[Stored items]
- - -
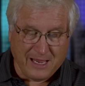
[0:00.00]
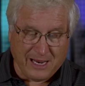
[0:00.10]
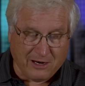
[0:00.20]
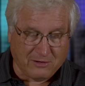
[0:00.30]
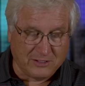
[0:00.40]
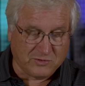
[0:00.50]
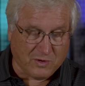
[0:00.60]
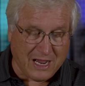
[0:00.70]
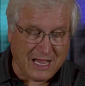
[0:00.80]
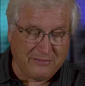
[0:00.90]
Aaron's
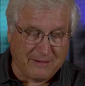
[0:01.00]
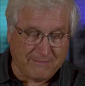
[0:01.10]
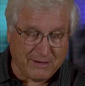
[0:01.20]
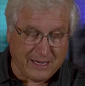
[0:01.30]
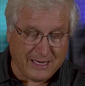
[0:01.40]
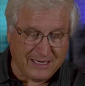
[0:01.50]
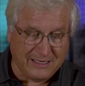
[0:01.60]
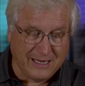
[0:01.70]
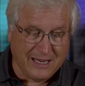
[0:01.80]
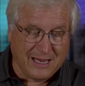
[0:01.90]
rod that
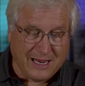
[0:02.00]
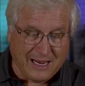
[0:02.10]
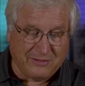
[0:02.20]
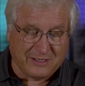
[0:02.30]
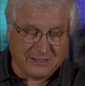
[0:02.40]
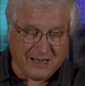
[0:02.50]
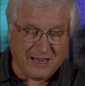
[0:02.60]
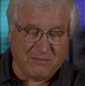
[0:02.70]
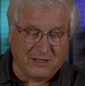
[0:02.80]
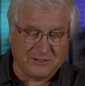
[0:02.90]
budded, and the
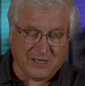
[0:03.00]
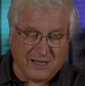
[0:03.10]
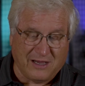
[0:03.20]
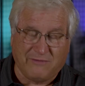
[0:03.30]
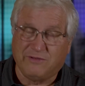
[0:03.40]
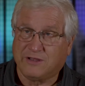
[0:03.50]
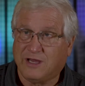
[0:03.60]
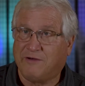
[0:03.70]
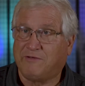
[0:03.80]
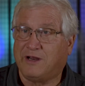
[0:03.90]
tablets of the
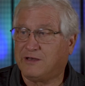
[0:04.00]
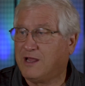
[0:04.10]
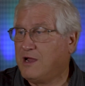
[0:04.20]
covenant."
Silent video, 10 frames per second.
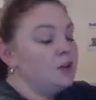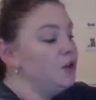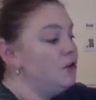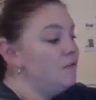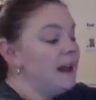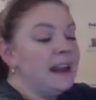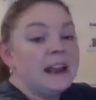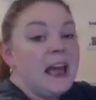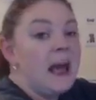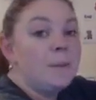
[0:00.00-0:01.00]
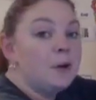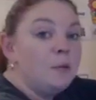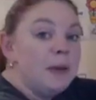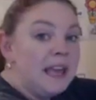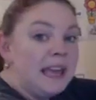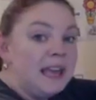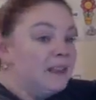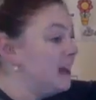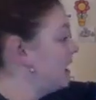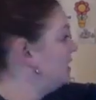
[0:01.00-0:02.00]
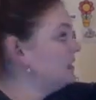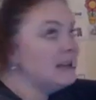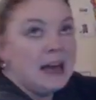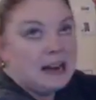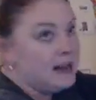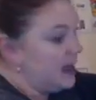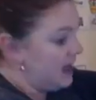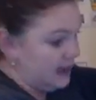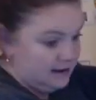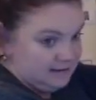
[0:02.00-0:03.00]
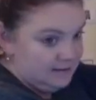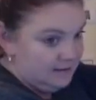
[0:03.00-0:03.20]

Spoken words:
you've made a capital P. That is not a 9.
- - -
* [Exercise brief]: Would you set down each line of the data exactly, with no images included?

* [Your response]:
[0:00.00]
[0:00.10]
[0:00.20]
[0:00.30]
[0:00.40]
[0:00.50]
[0:00.60]
[0:00.70]
[0:00.80]
[0:00.90]
Aaron's
[0:01.00]
[0:01.10]
[0:01.20]
[0:01.30]
[0:01.40]
[0:01.50]
[0:01.60]
[0:01.70]
[0:01.80]
[0:01.90]
rod that
[0:02.00]
[0:02.10]
[0:02.20]
[0:02.30]
[0:02.40]
[0:02.50]
[0:02.60]
[0:02.70]
[0:02.80]
[0:02.90]
budded, and the
[0:03.00]
[0:03.10]
[0:03.20]
[0:03.30]
[0:03.40]
[0:03.50]
[0:03.60]
[0:03.70]
[0:03.80]
[0:03.90]
tablets of the
[0:04.00]
[0:04.10]
[0:04.20]
covenant."
Silent video, 10 frames per second.
[0:00.00-0:01.00]
[0:01.00-0:02.00]
[0:02.00-0:03.00]
[0:03.00-0:03.20]

Spoken words:
you've made a capital P. That is not a 9.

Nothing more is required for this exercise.